• Exercise materials

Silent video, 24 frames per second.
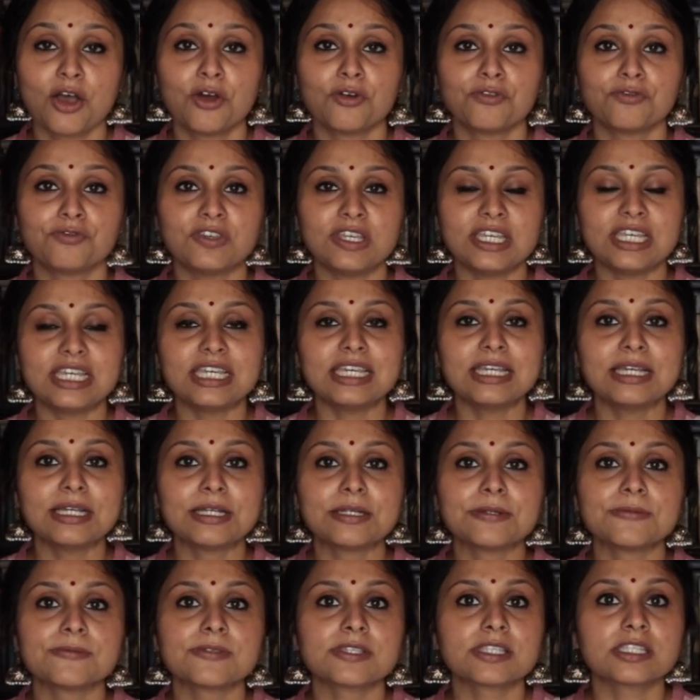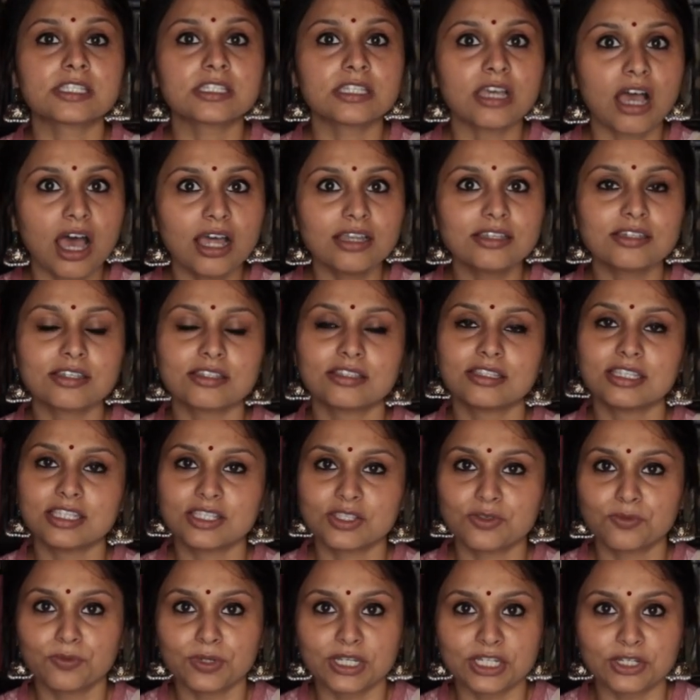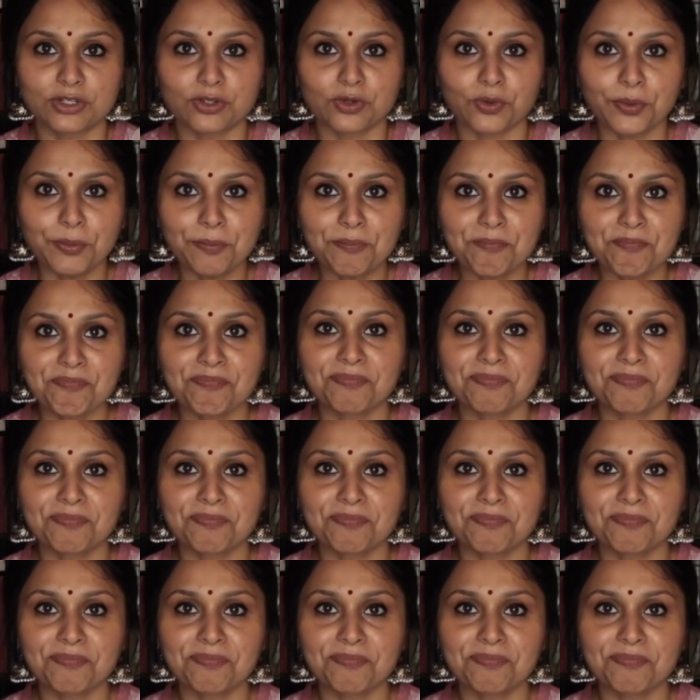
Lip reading: we start this video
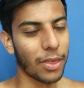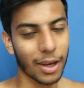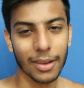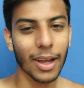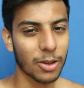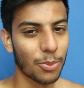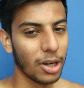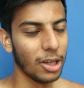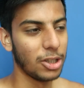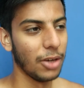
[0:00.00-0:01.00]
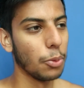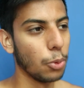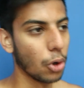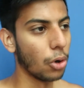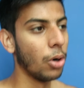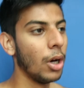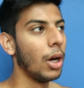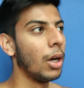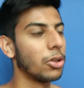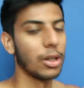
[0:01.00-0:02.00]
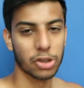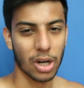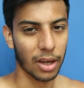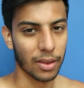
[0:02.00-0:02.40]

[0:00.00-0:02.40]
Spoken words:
I think that's a pretty achievable goal, so let's try to get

• Task item
Give every entry above again, exactly, and keep all pictures out of it.

• Answer to the problem
Silent video, 24 frames per second.
Lip reading: we start this video
[0:00.00-0:01.00]
[0:01.00-0:02.00]
[0:02.00-0:02.40]

[0:00.00-0:02.40]
Spoken words:
I think that's a pretty achievable goal, so let's try to get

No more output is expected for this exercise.